El kitesurf, considerado uno de los deportes acuáticos más espectaculares, exige control absoluto de las corrientes de aire y gran resistencia física. Los atletas, impulsados por una cometa de tracción, ejecutan maniobras que desafían la gravedad y ofrecen un espectáculo visual único en mar abierto.
La edición de este año reúne a competidores de múltiples países, muchos de ellos en México por primera vez. Su participación confirma la capacidad de la Riviera Nayarit para albergar encuentros de alto rendimiento bajo estándares técnicos rigurosos. La logística y las condiciones naturales del litoral permiten que el certamen se desarrolle con fluidez y seguridad, consolidando a la región en el calendario deportivo internacional.
El atractivo del evento se potencia con la conectividad carretera que facilita el acceso a localidades como Sayulita y San Pancho, donde el trayecto se realiza en poco más de una hora. Esta movilidad ágil dinamiza la experiencia de los visitantes y amplía el impacto turístico hacia comunidades cercanas.

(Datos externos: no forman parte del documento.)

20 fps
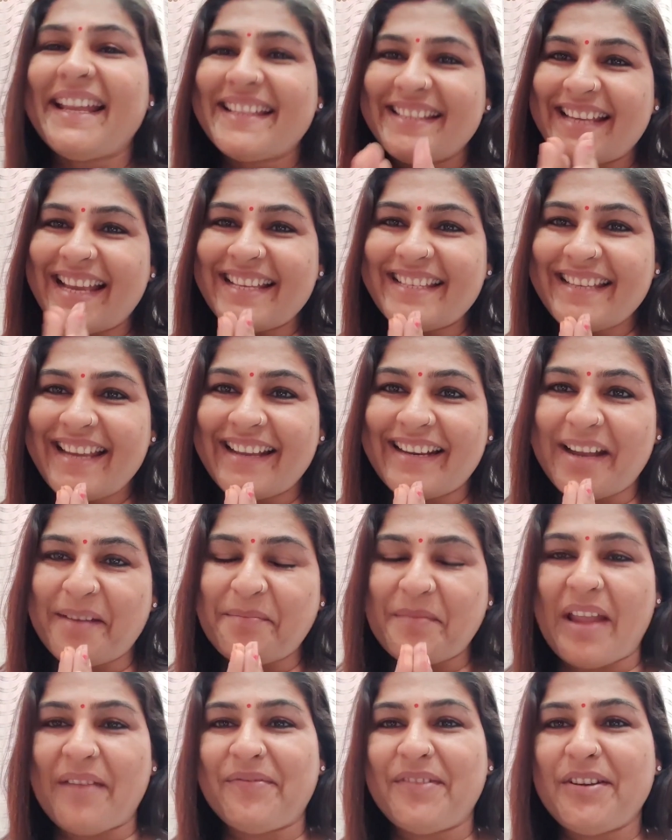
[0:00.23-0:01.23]
Yes,
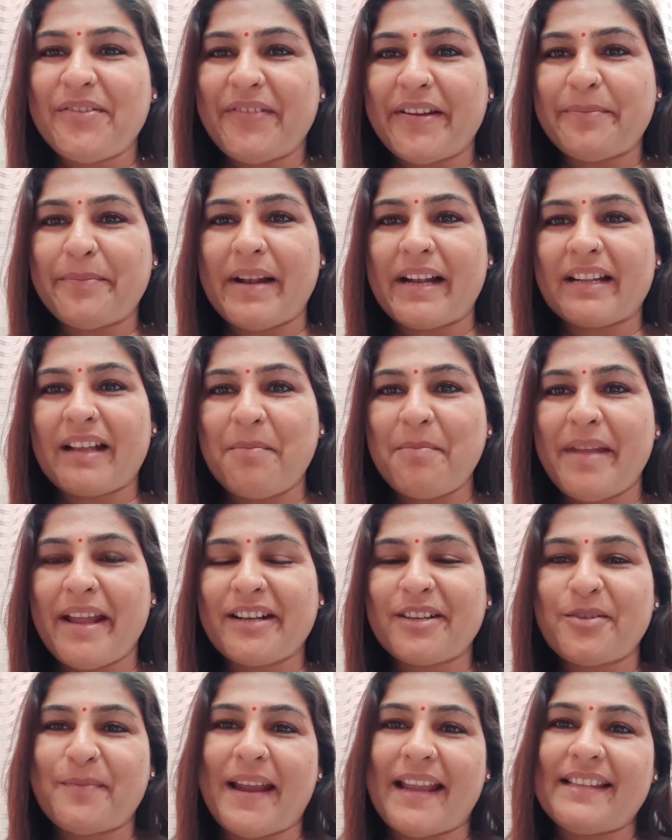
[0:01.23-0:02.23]
Yaram, everyone. Welcome
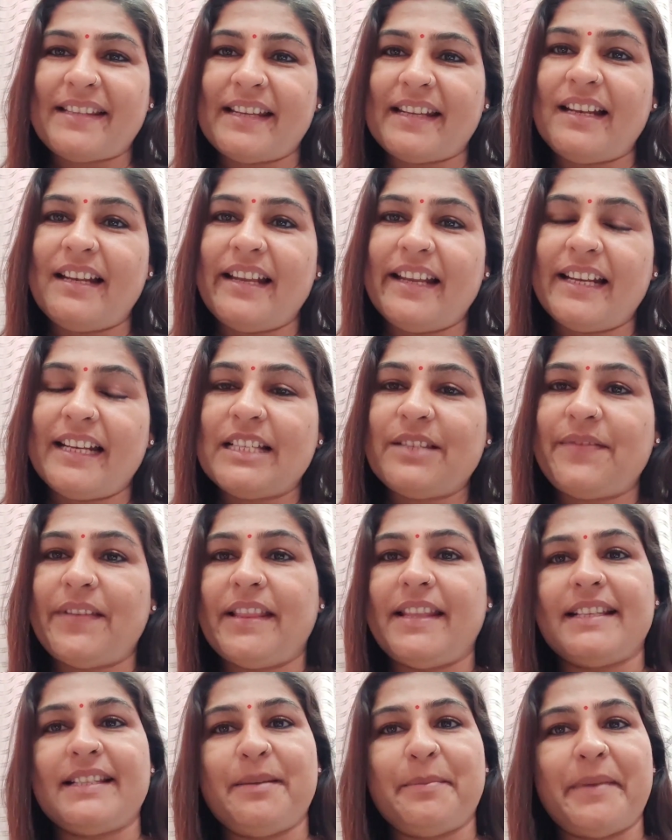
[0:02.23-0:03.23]
back to my channel, English
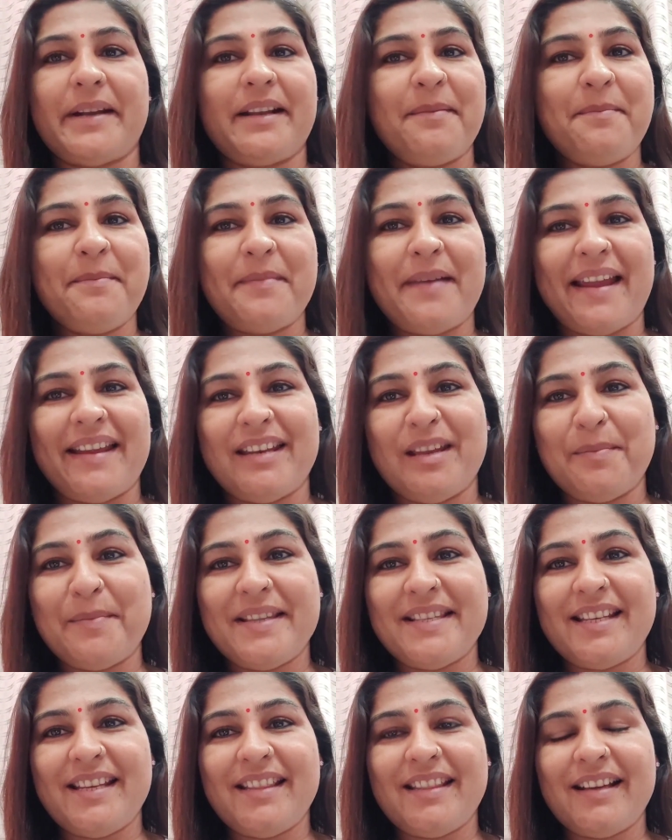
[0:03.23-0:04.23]
with Desi Madam. My name
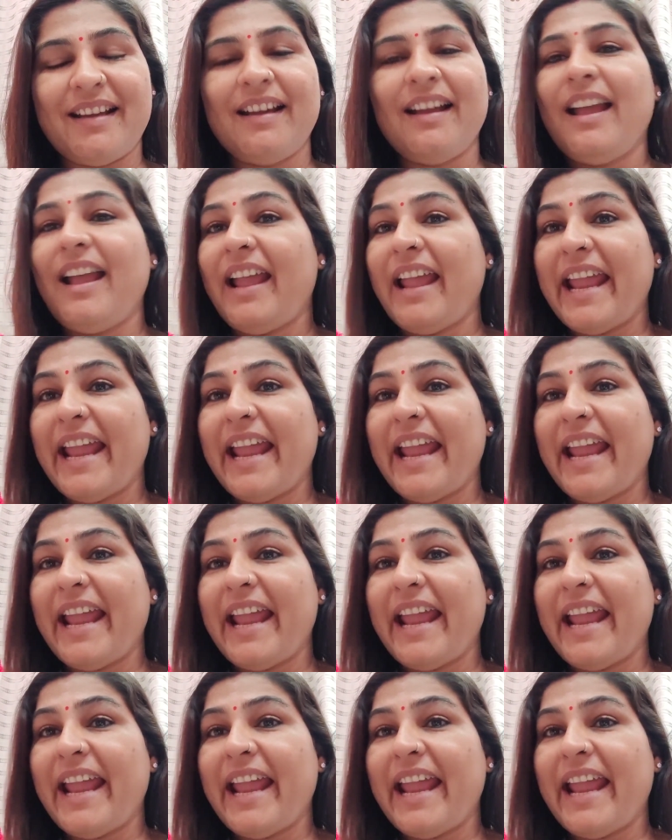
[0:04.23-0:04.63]
is Rita.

La estrategia de promoción busca que la derrama económica no se concentre únicamente en las zonas costeras, sino que alcance a comunidades del interior del estado. De esta manera, la riqueza cultural e histórica de Nayarit se integra al beneficio generado por la llegada masiva de turistas.
El calendario deportivo continuará con la confirmación de Nayarit como sede oficial del Equipo Nacional de Polo de México, lo que amplía la oferta de disciplinas de alto nivel y diversifica los segmentos turísticos.